### [Your objective]
Give the records again in full, exactly as they appear, but without the pictures.

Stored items
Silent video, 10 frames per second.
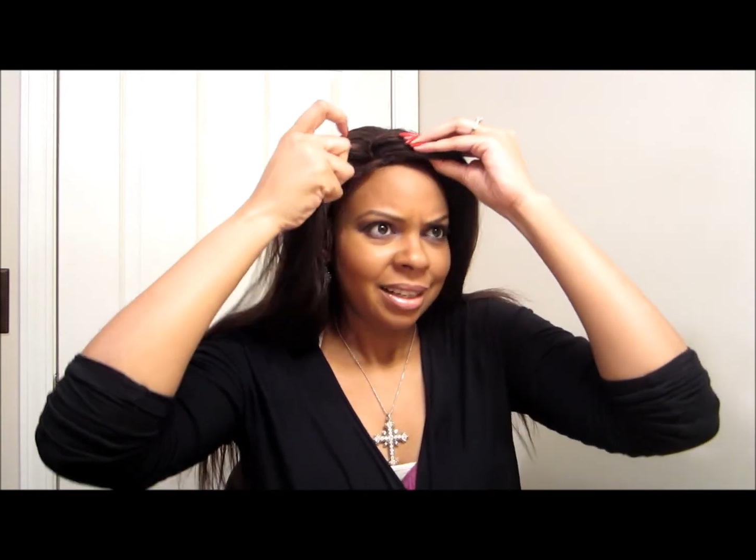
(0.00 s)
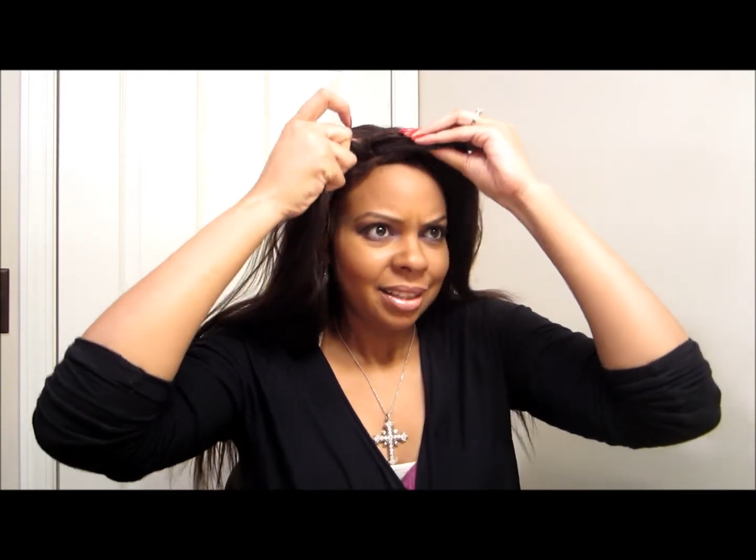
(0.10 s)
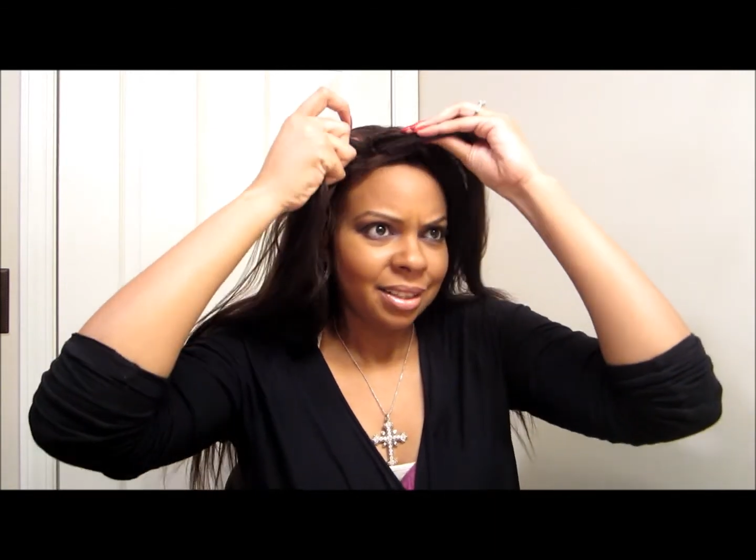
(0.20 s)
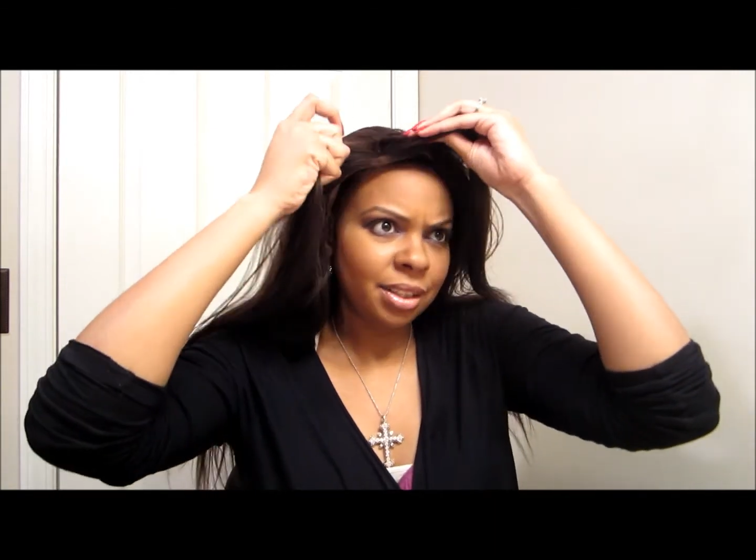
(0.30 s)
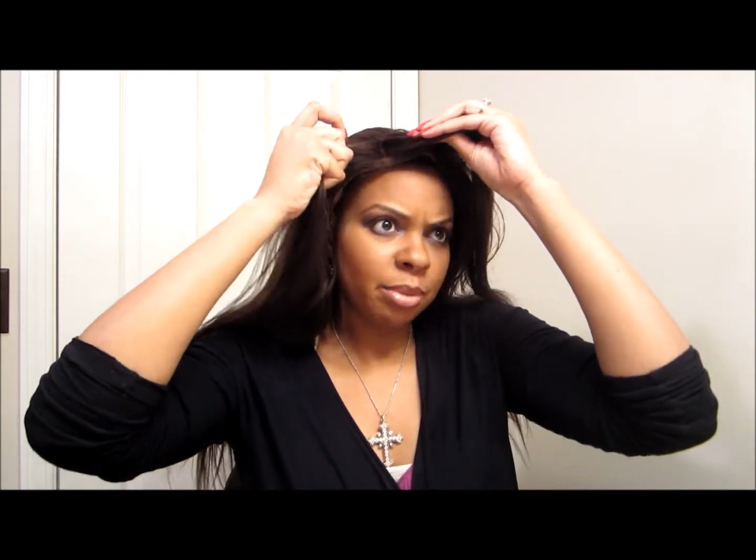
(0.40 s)

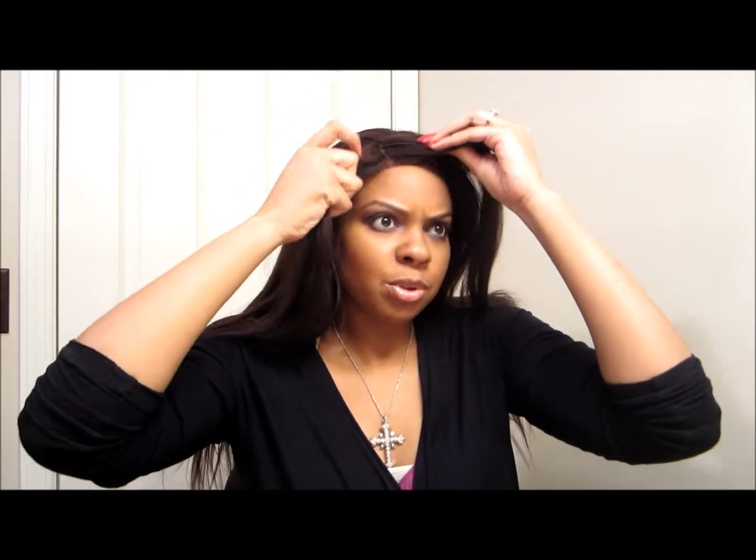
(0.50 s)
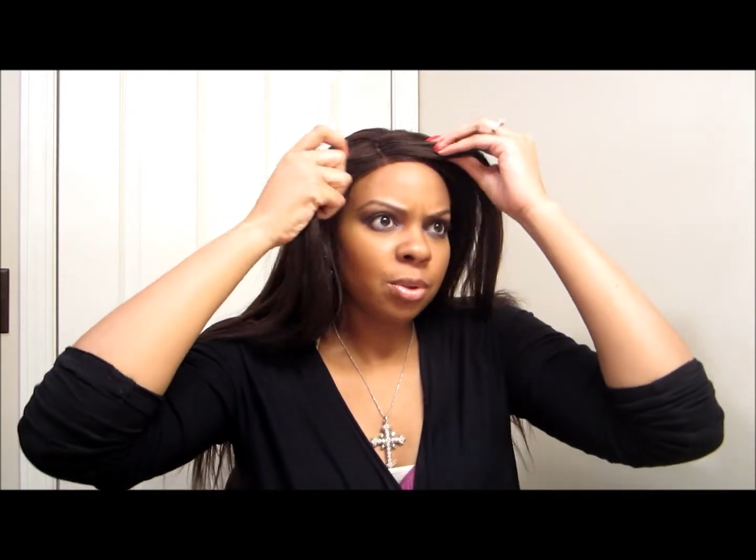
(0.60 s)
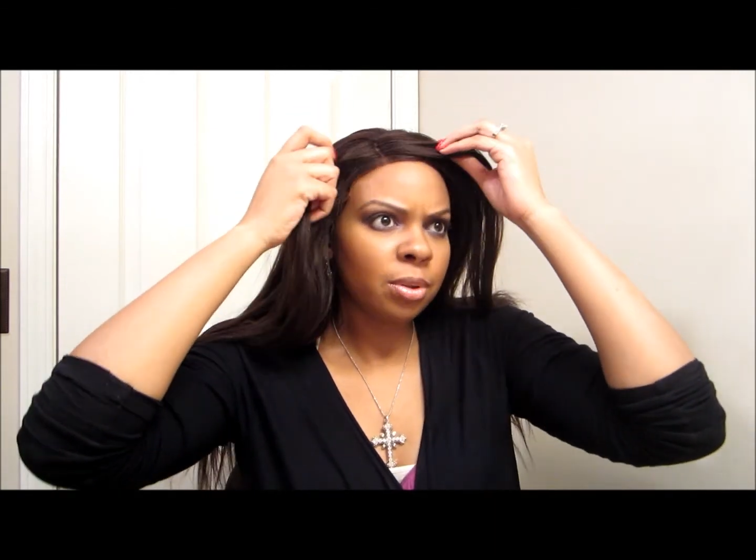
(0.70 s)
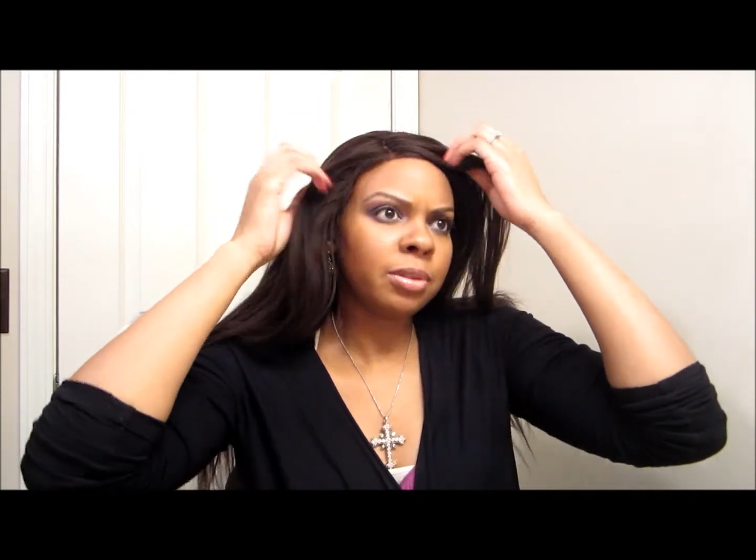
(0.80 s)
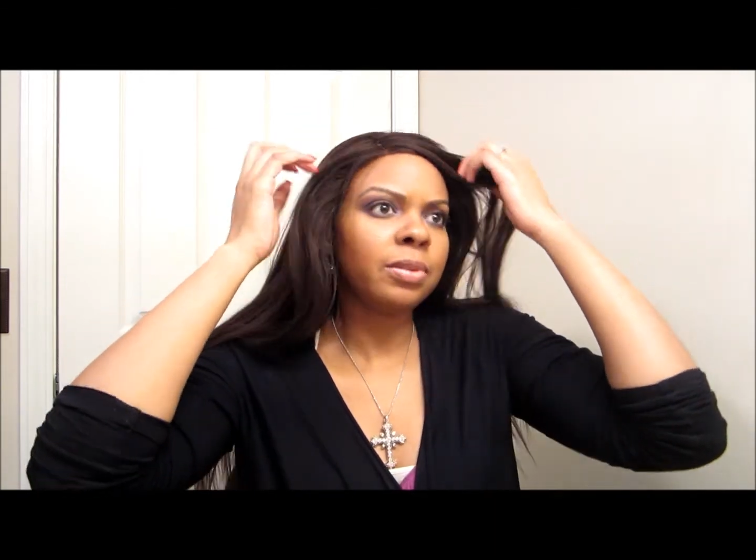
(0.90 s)
some
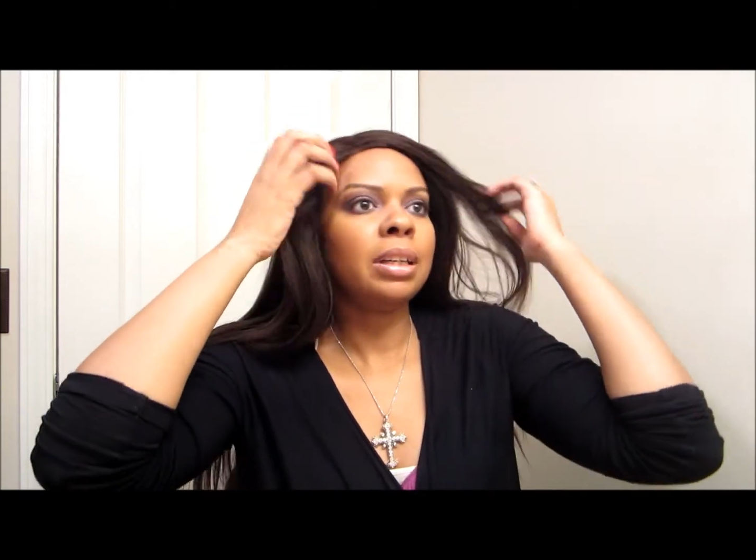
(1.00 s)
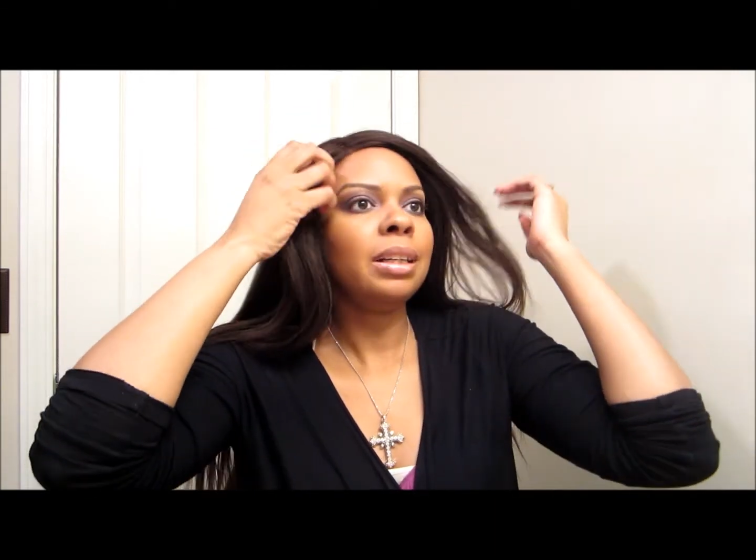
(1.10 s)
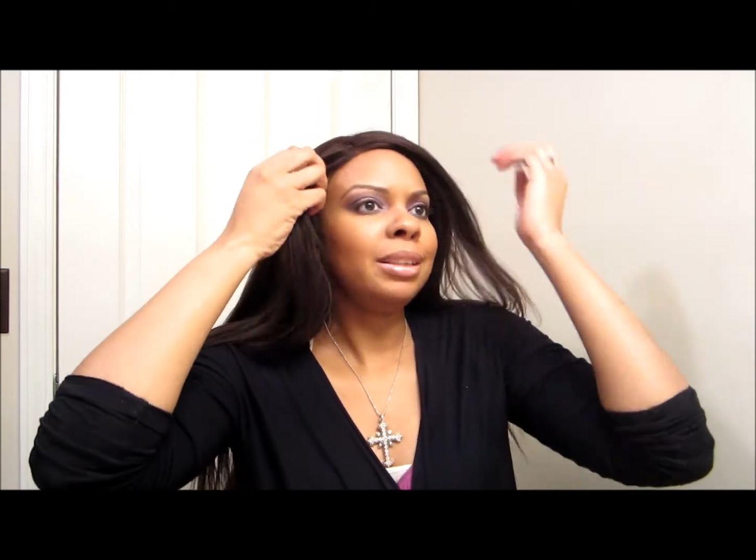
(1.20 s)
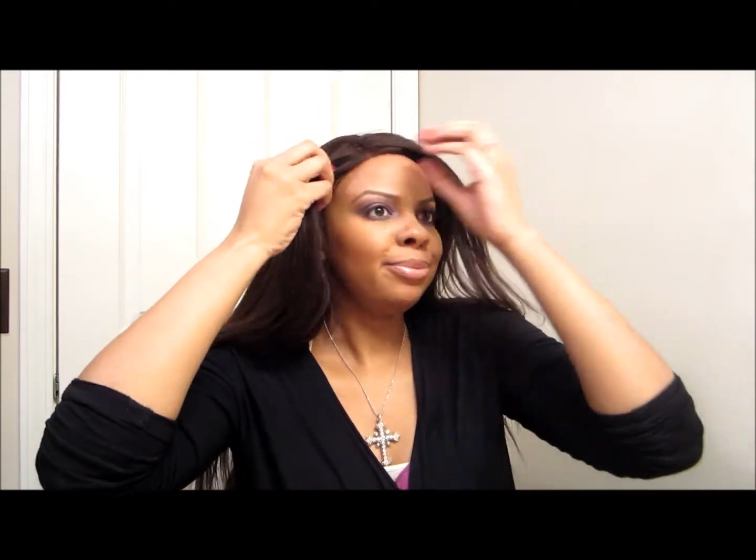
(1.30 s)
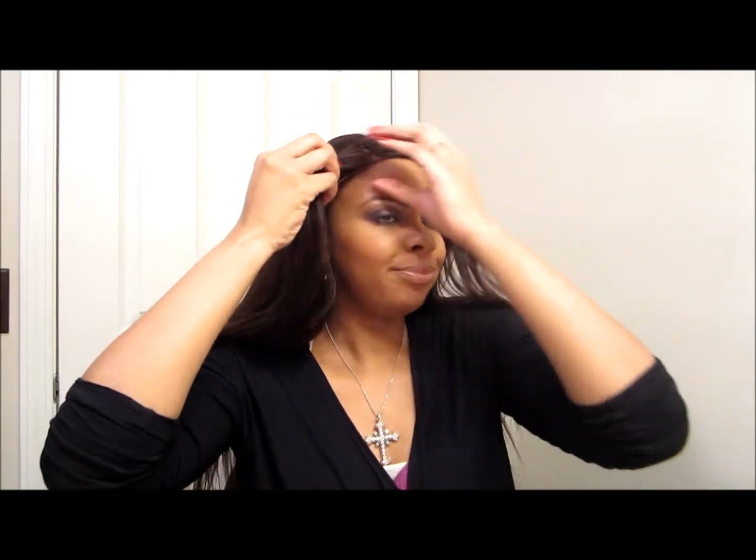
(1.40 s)
sort
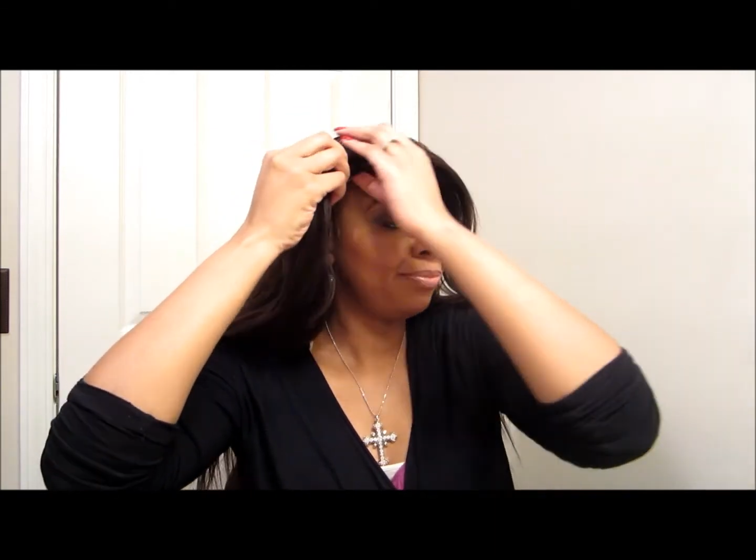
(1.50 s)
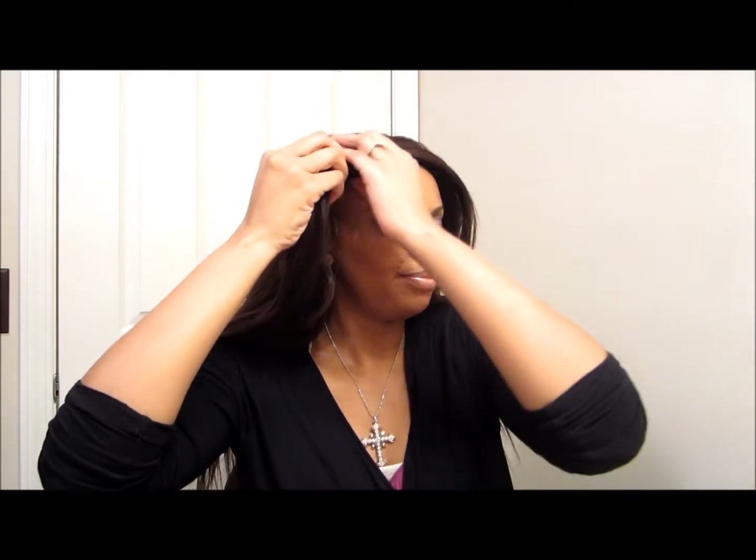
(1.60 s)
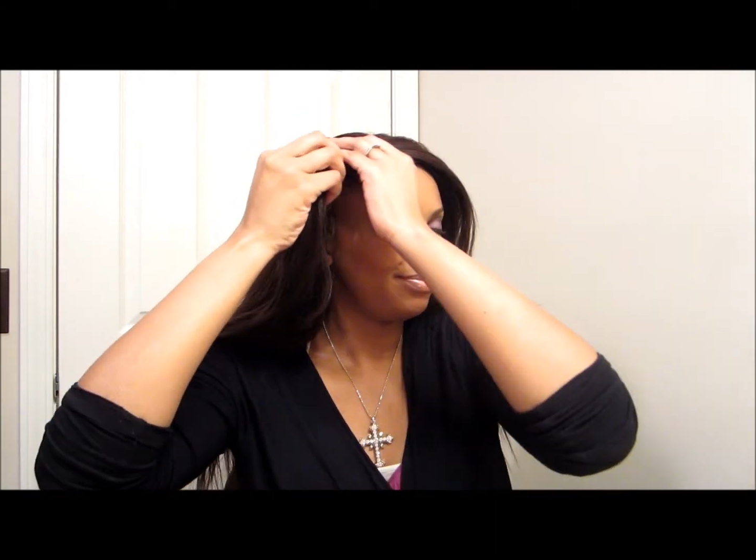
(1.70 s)
of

### [Result below]
Silent video, 10 frames per second.
(0.00 s)
(0.10 s)
(0.20 s)
(0.30 s)
(0.40 s)

(0.50 s)
(0.60 s)
(0.70 s)
(0.80 s)
(0.90 s)
some
(1.00 s)
(1.10 s)
(1.20 s)
(1.30 s)
(1.40 s)
sort
(1.50 s)
(1.60 s)
(1.70 s)
of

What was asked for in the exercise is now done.